Analyzing the Stress Response of Yeast
Anne Robinson
University of Delaware
Date:
Thursday, February 16, 2006
Time: 4:00 p.m.
Place: Engineering II, Room 3361
ABSTRACT
Our research program has focused on identifying critical cellular interactions during the unfolded response during protein overexpression in the yeast Saccharomyces cerevisiae. Our laboratory seeks to use a systematic approach that goes beyond the empirical observations and optimizations common to more traditional studies, in order to establish a fundamental understanding of the key interactions in these systems.

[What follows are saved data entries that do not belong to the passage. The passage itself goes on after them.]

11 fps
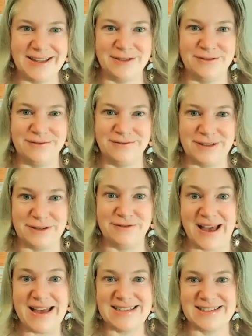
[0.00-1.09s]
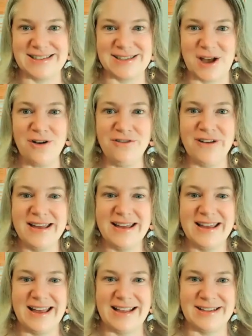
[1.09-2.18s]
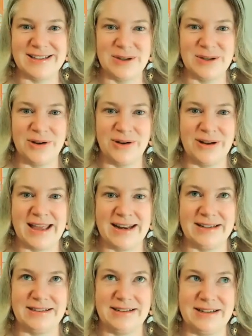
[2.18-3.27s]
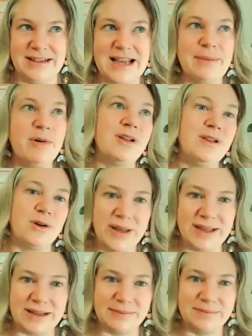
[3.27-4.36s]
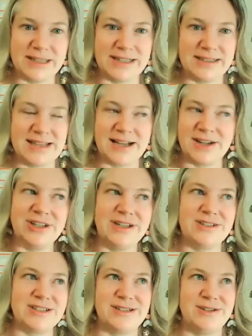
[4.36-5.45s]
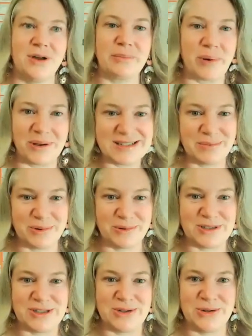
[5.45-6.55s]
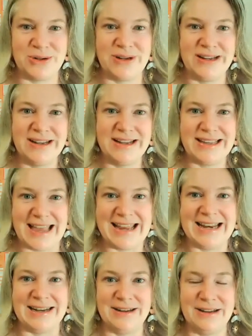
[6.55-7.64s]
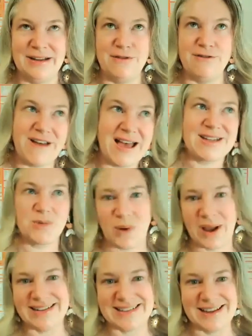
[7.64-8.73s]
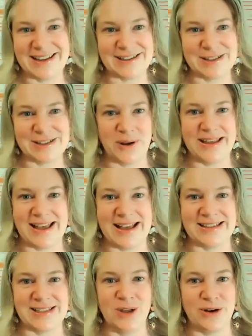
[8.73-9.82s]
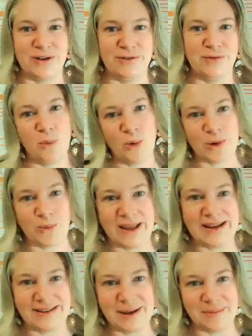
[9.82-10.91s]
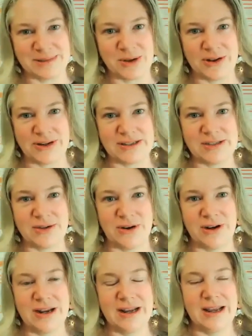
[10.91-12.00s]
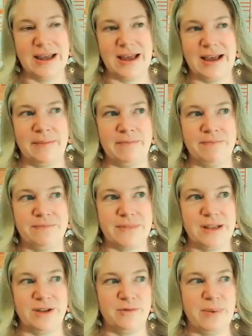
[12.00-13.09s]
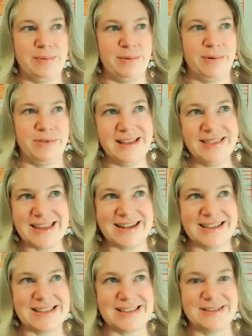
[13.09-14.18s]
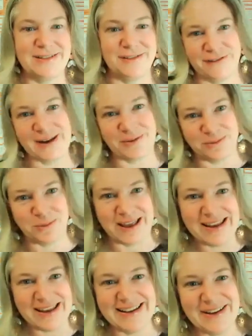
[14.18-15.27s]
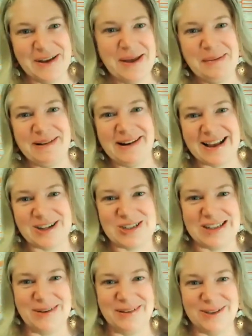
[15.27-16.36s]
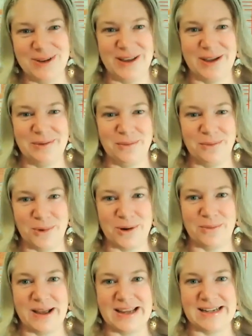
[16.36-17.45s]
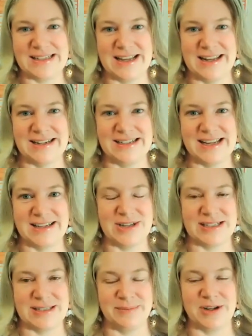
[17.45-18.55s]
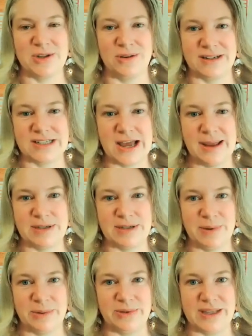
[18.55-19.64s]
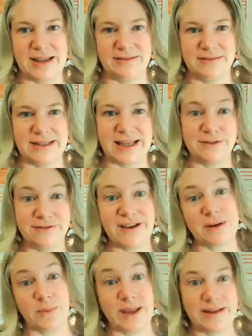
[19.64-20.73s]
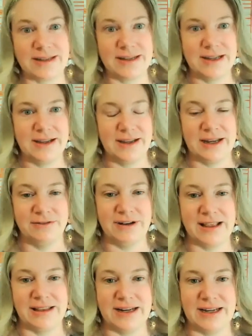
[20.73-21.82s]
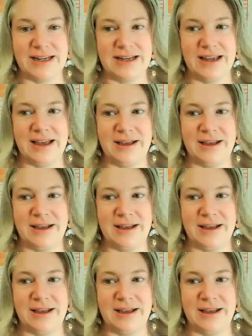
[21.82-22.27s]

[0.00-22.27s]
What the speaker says: than fat itself, and it can come on a lot quicker. Like it's actually just not possible to gain fat weight as quick as a lot of water weight comes on. So a lot of people will think that it's fat weight, but actually we're looking at water weight, and it takes a much longer time to build that fat weight in reality.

We are studying overexpression of single-chain antibody in S cerevisiae. Prior studies of many investigators show that the antibody is retained in the endoplasmic reticulum due to slow folding, and the antibody is bound by two cellular proteins, yeast BiP (Kar2) and PDI. The accumulation of unfolded protein activates the unfolded protein response and subsequently shuts down antibody expression. Using the known interactions with cellular proteins, we developed a mechanistic model that predicted that BiP overexpression would lower cell stress and improve antibody secretion. Although antibody expression was higher when BiP levels were increased experimentally, the stress response was only marginally ameliorated. Using chemical stressors, we also found that BiP overexpression had very modest effects on cell stress. These data suggest that BiP has only a minor role in the stress response pathway activation, in contrast with earlier models of BiP-regulated dimerization of the Ire1p receptor. Our data is consistent with recent studies of Kamara and colleagues, who have found that deletion of the BiP-binding site in Ire1p does not impact the stress response of cells. I will describe the results of our experiments, taking into account the other data in the literature. Finally, this new mechanistic view of endoplasmic reticulum interactions between BiP, Ire1p, and unfolded proteins will be accounted for in a new model developed in collaboration with the Doyle group.